The new wider remits of today’s breed of adults’ social services directors would have been scoffed at by their counterparts 30 years ago if the reaction to proposals for one London director to take on responsibility for car parks and refuse collection at his council is anything to go by. Kingston’s social services director described the plan as “absurd” – a sentiment one imagines he might have echoed had he been asked to take on swimming pools, adult learning or culture.
TWENTY YEARS AGO:
“The voluntary sector is not only a service provider, but a pioneer in adjusting to social change, a catalyst where statutory services are unable to deliver and an engine for policy change.” These words could have come from today’s government with its recent push for more third sector involvement in delivering public services. However, they were spoken 20 years ago by Vivien Stern, then director of rehabilitation agency Nacro, and now Baroness Stern. Yet more proof that today’s “new ideas” are often just yesterday’s old ideas regurgitated. Better luck this time!

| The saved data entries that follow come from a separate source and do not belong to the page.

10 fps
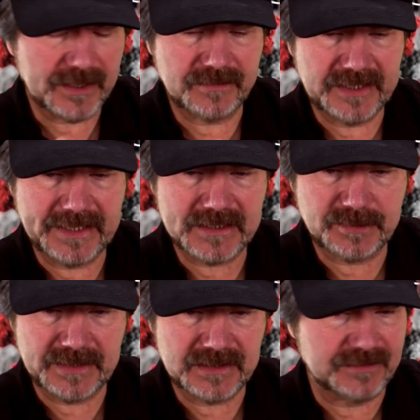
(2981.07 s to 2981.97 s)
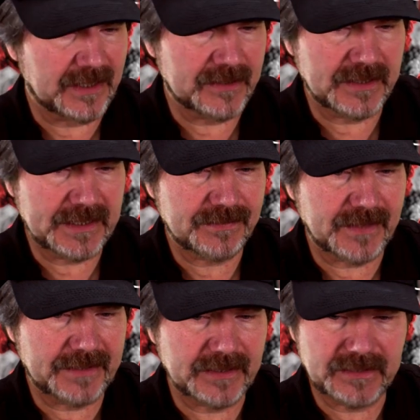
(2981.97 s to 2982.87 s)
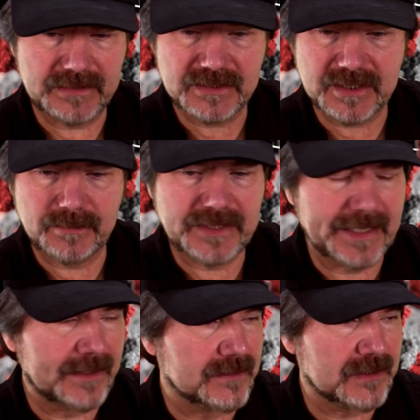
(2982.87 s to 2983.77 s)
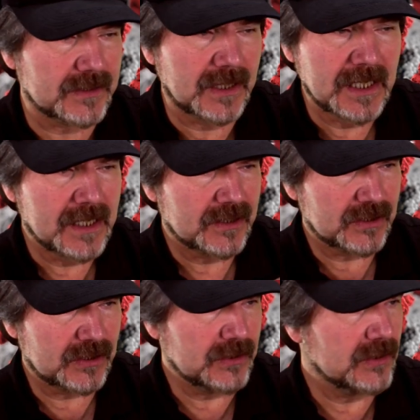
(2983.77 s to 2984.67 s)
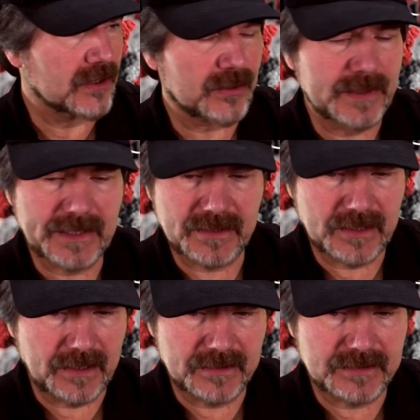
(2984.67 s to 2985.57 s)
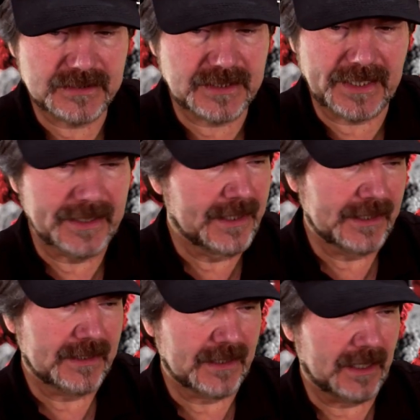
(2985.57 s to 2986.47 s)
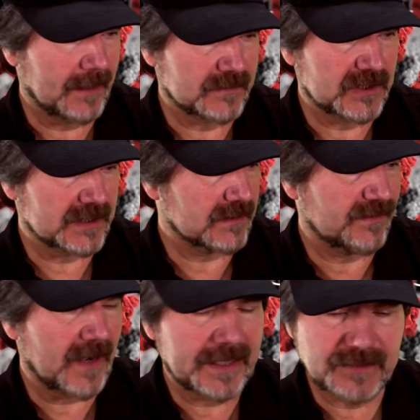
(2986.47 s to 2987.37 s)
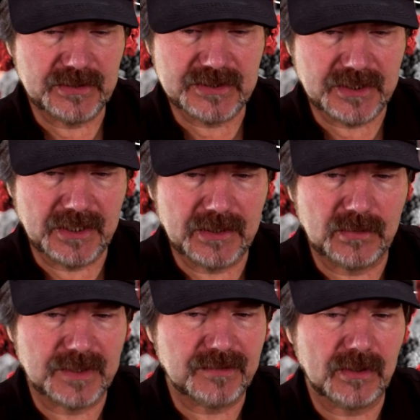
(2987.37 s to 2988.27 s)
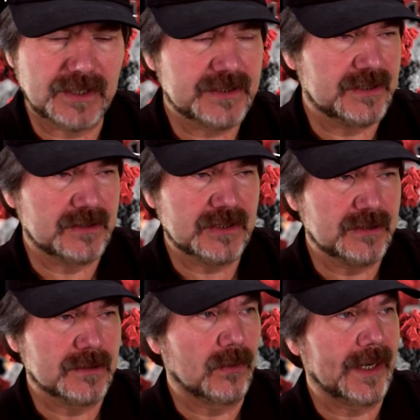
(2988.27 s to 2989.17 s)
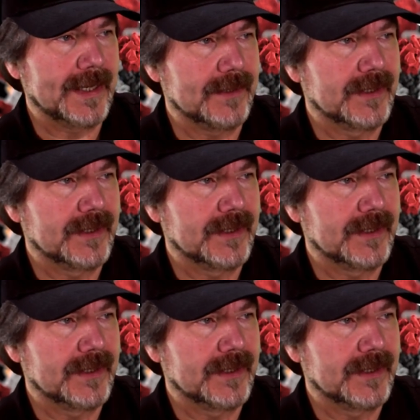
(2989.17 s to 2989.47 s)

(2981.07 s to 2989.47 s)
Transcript: inexpensive, underneath five hundred, some down to two to three hundred dollars that um, just five years ago would have cost you two grand.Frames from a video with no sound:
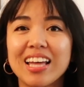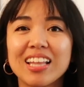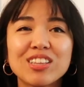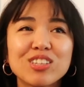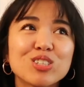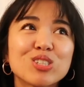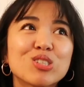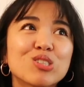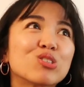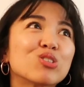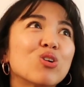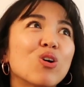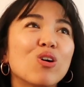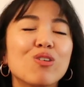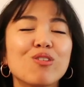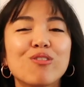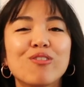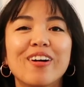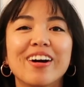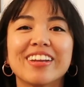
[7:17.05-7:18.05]
and they're
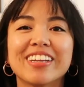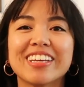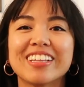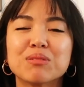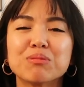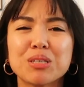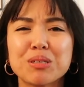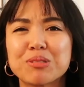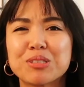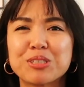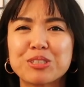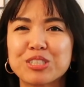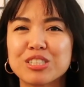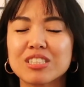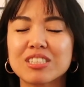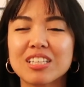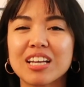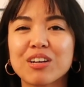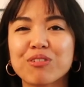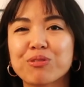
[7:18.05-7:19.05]
so funny. Sometimes they're
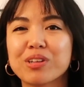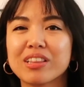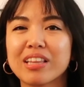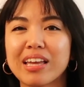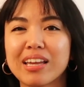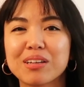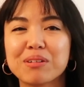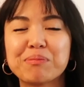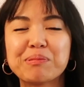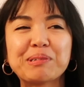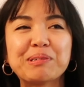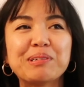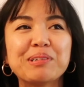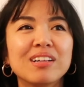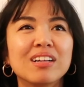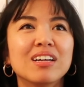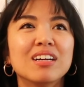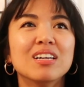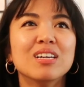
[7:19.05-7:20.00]
just like relatable.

Some things never change. Warnings in September 1987 from the Northern Health and Social Services Board that residential care staff in Northern Ireland would continue to feel undervalued unless they were paid the same as field social workers clearly fell on deaf ears not only there but throughout the rest of the UK too.
New Approaches to Juvenile Crime, which comprised eight organisations including the British Association of Social Workers and the then Association of Directors of Social Services, urged the government 20 years ago this month to phase out custody for juveniles. That worked then.